▶ _Work instructions_:
With the images left out, print every entry that follows exactly.

▶ _Supplied information_:
-.-.-

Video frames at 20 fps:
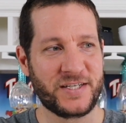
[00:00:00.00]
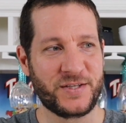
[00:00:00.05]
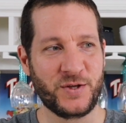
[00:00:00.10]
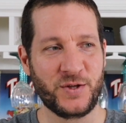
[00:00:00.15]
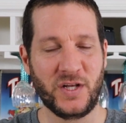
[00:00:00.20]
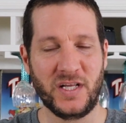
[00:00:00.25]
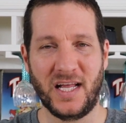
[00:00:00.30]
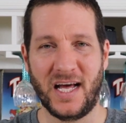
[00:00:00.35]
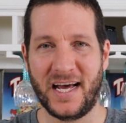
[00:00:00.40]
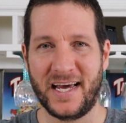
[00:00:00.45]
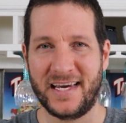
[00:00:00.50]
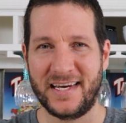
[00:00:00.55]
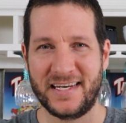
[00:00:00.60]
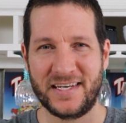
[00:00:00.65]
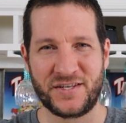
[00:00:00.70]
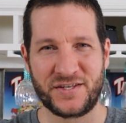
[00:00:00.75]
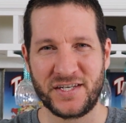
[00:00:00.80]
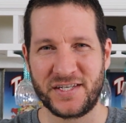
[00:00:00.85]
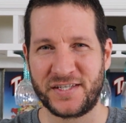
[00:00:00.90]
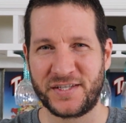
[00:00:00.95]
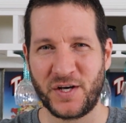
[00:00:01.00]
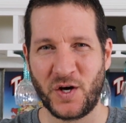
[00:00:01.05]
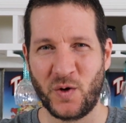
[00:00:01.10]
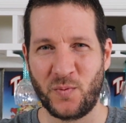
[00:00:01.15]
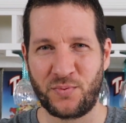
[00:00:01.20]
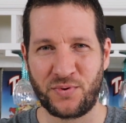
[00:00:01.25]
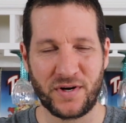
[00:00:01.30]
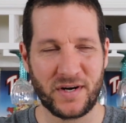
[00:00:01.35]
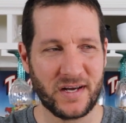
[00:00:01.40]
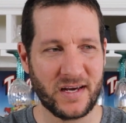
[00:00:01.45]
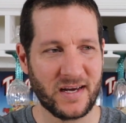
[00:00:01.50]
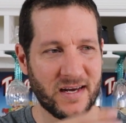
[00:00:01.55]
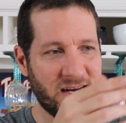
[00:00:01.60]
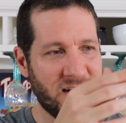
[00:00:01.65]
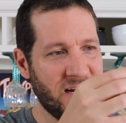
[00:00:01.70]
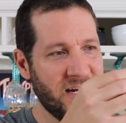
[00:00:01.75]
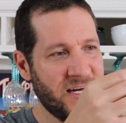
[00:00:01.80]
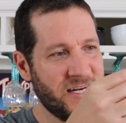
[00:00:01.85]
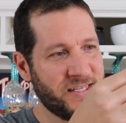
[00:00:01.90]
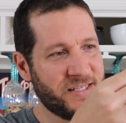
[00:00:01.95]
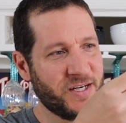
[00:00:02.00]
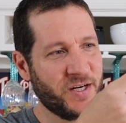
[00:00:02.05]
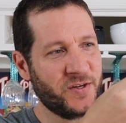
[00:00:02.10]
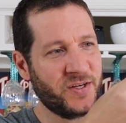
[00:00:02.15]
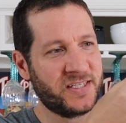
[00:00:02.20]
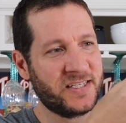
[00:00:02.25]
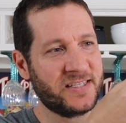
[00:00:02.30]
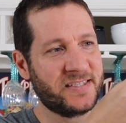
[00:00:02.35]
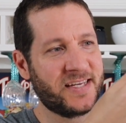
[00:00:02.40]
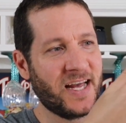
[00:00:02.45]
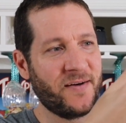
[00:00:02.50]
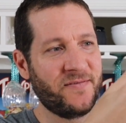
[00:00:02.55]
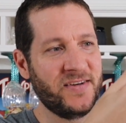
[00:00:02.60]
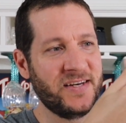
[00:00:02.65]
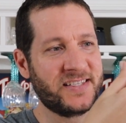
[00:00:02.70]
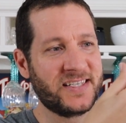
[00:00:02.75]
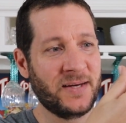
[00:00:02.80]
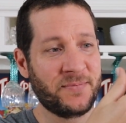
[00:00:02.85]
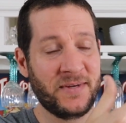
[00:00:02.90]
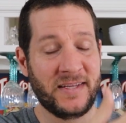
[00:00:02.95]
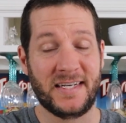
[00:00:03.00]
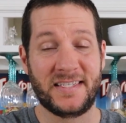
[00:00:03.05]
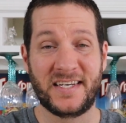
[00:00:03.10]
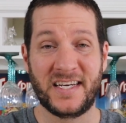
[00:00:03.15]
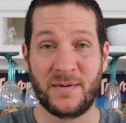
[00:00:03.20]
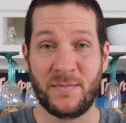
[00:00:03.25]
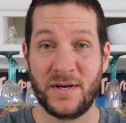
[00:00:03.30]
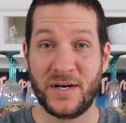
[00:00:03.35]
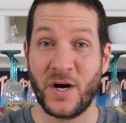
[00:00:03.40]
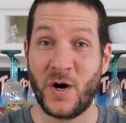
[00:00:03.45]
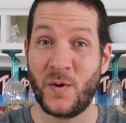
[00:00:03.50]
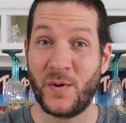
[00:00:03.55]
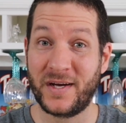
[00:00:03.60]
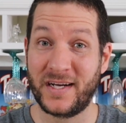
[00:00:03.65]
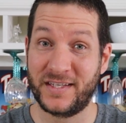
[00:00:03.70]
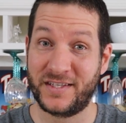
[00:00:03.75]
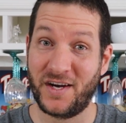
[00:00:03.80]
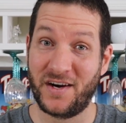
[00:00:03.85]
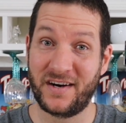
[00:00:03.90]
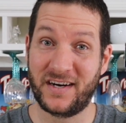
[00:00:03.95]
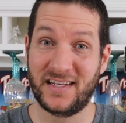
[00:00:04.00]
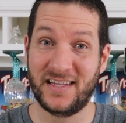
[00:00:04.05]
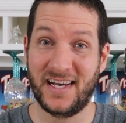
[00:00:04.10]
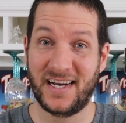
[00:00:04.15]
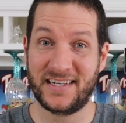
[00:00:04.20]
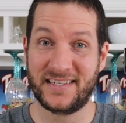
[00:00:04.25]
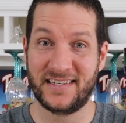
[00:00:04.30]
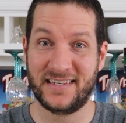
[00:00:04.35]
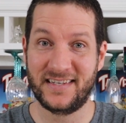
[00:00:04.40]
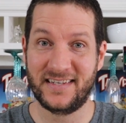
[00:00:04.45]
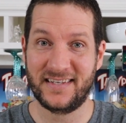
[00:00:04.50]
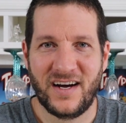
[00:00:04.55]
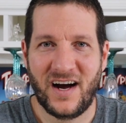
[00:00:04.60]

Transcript: through the light, it's just so pretty. So this is definitely something that's going to be going into our collection.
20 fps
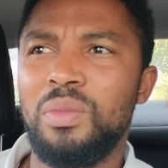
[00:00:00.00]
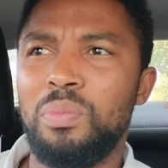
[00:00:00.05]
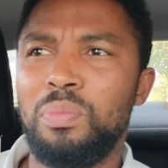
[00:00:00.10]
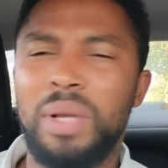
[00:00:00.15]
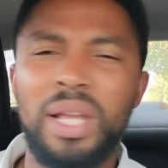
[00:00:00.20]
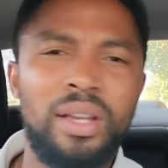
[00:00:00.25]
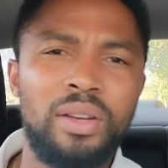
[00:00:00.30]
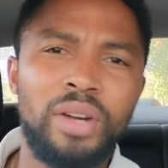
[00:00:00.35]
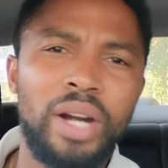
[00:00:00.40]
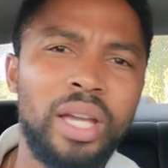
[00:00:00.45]

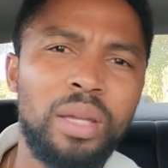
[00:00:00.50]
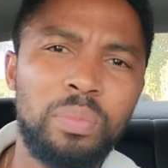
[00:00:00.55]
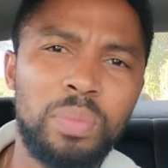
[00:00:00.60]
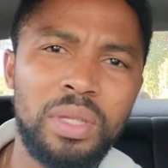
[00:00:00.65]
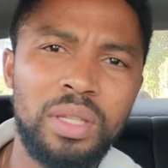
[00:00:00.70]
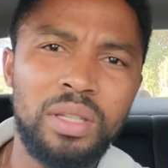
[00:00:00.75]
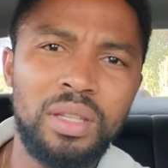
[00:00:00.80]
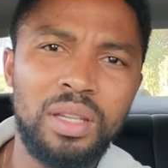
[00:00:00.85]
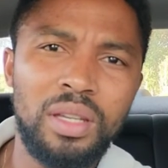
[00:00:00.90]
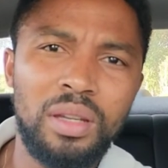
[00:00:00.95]
playing
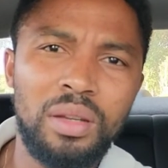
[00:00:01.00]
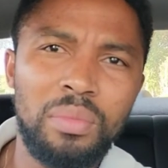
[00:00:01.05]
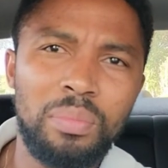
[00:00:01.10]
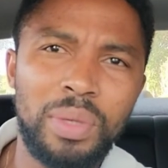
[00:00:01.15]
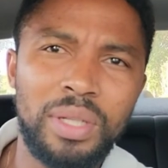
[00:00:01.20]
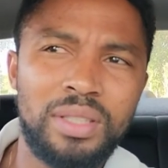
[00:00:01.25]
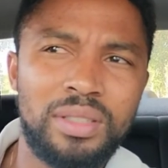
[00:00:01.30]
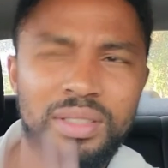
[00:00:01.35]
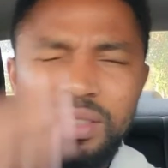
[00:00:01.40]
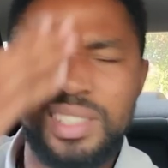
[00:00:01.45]
rugby
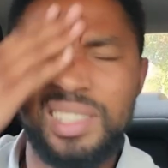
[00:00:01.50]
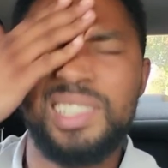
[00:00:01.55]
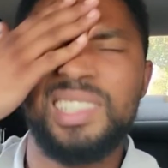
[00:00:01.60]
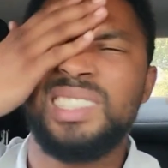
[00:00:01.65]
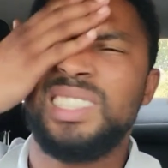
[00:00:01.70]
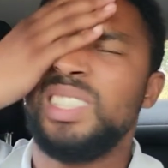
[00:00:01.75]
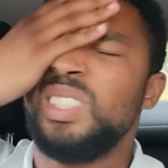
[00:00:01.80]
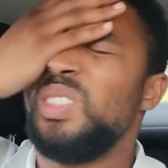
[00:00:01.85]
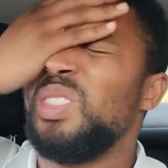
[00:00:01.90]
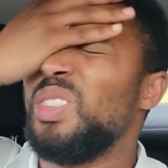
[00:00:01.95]
but
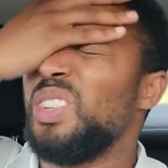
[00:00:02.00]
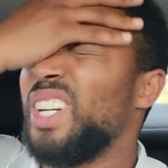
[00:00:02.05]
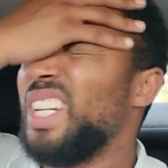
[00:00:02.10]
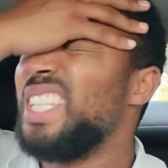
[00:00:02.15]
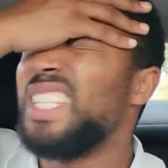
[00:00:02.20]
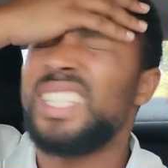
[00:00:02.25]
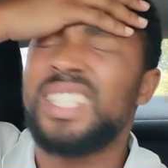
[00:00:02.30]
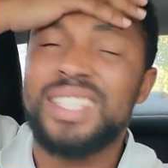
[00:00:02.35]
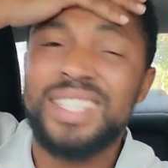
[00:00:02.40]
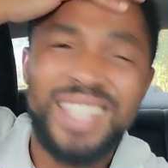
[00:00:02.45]
did you
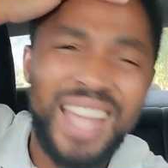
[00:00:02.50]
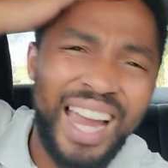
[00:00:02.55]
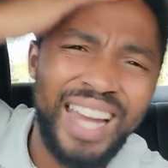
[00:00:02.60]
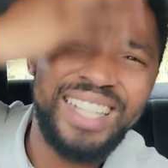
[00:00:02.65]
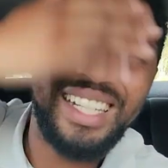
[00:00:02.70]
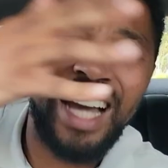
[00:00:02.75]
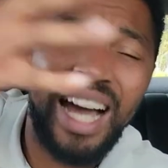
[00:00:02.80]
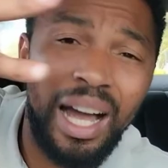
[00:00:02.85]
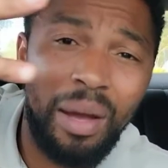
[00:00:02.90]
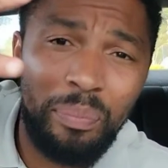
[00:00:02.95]
really
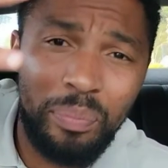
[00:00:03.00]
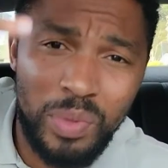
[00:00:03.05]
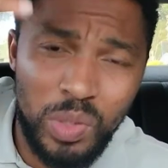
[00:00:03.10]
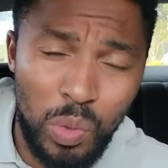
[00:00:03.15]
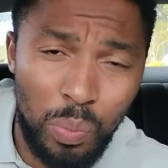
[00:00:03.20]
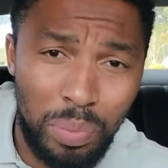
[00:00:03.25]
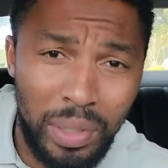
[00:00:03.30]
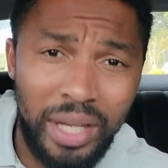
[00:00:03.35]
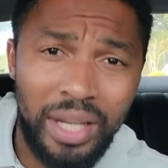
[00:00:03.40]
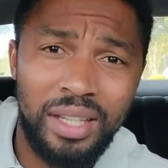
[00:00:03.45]
sign up
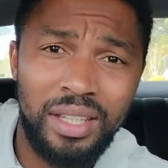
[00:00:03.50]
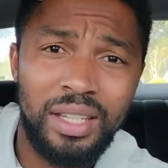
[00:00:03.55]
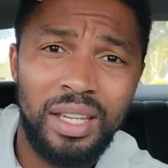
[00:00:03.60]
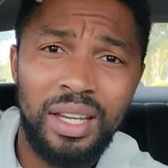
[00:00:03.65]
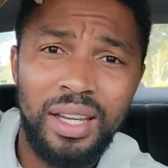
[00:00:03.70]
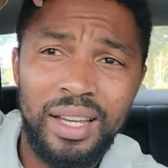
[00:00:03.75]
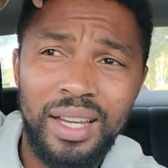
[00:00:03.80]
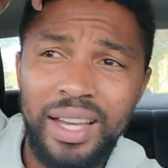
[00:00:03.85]
to play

-.-.-

▶ _Result of this exercise_:
Video frames at 20 fps:
[00:00:00.00]
[00:00:00.05]
[00:00:00.10]
[00:00:00.15]
[00:00:00.20]
[00:00:00.25]
[00:00:00.30]
[00:00:00.35]
[00:00:00.40]
[00:00:00.45]
[00:00:00.50]
[00:00:00.55]
[00:00:00.60]
[00:00:00.65]
[00:00:00.70]
[00:00:00.75]
[00:00:00.80]
[00:00:00.85]
[00:00:00.90]
[00:00:00.95]
[00:00:01.00]
[00:00:01.05]
[00:00:01.10]
[00:00:01.15]
[00:00:01.20]
[00:00:01.25]
[00:00:01.30]
[00:00:01.35]
[00:00:01.40]
[00:00:01.45]
[00:00:01.50]
[00:00:01.55]
[00:00:01.60]
[00:00:01.65]
[00:00:01.70]
[00:00:01.75]
[00:00:01.80]
[00:00:01.85]
[00:00:01.90]
[00:00:01.95]
[00:00:02.00]
[00:00:02.05]
[00:00:02.10]
[00:00:02.15]
[00:00:02.20]
[00:00:02.25]
[00:00:02.30]
[00:00:02.35]
[00:00:02.40]
[00:00:02.45]
[00:00:02.50]
[00:00:02.55]
[00:00:02.60]
[00:00:02.65]
[00:00:02.70]
[00:00:02.75]
[00:00:02.80]
[00:00:02.85]
[00:00:02.90]
[00:00:02.95]
[00:00:03.00]
[00:00:03.05]
[00:00:03.10]
[00:00:03.15]
[00:00:03.20]
[00:00:03.25]
[00:00:03.30]
[00:00:03.35]
[00:00:03.40]
[00:00:03.45]
[00:00:03.50]
[00:00:03.55]
[00:00:03.60]
[00:00:03.65]
[00:00:03.70]
[00:00:03.75]
[00:00:03.80]
[00:00:03.85]
[00:00:03.90]
[00:00:03.95]
[00:00:04.00]
[00:00:04.05]
[00:00:04.10]
[00:00:04.15]
[00:00:04.20]
[00:00:04.25]
[00:00:04.30]
[00:00:04.35]
[00:00:04.40]
[00:00:04.45]
[00:00:04.50]
[00:00:04.55]
[00:00:04.60]

Transcript: through the light, it's just so pretty. So this is definitely something that's going to be going into our collection.
20 fps
[00:00:00.00]
[00:00:00.05]
[00:00:00.10]
[00:00:00.15]
[00:00:00.20]
[00:00:00.25]
[00:00:00.30]
[00:00:00.35]
[00:00:00.40]
[00:00:00.45]

[00:00:00.50]
[00:00:00.55]
[00:00:00.60]
[00:00:00.65]
[00:00:00.70]
[00:00:00.75]
[00:00:00.80]
[00:00:00.85]
[00:00:00.90]
[00:00:00.95]
playing
[00:00:01.00]
[00:00:01.05]
[00:00:01.10]
[00:00:01.15]
[00:00:01.20]
[00:00:01.25]
[00:00:01.30]
[00:00:01.35]
[00:00:01.40]
[00:00:01.45]
rugby
[00:00:01.50]
[00:00:01.55]
[00:00:01.60]
[00:00:01.65]
[00:00:01.70]
[00:00:01.75]
[00:00:01.80]
[00:00:01.85]
[00:00:01.90]
[00:00:01.95]
but
[00:00:02.00]
[00:00:02.05]
[00:00:02.10]
[00:00:02.15]
[00:00:02.20]
[00:00:02.25]
[00:00:02.30]
[00:00:02.35]
[00:00:02.40]
[00:00:02.45]
did you
[00:00:02.50]
[00:00:02.55]
[00:00:02.60]
[00:00:02.65]
[00:00:02.70]
[00:00:02.75]
[00:00:02.80]
[00:00:02.85]
[00:00:02.90]
[00:00:02.95]
really
[00:00:03.00]
[00:00:03.05]
[00:00:03.10]
[00:00:03.15]
[00:00:03.20]
[00:00:03.25]
[00:00:03.30]
[00:00:03.35]
[00:00:03.40]
[00:00:03.45]
sign up
[00:00:03.50]
[00:00:03.55]
[00:00:03.60]
[00:00:03.65]
[00:00:03.70]
[00:00:03.75]
[00:00:03.80]
[00:00:03.85]
to play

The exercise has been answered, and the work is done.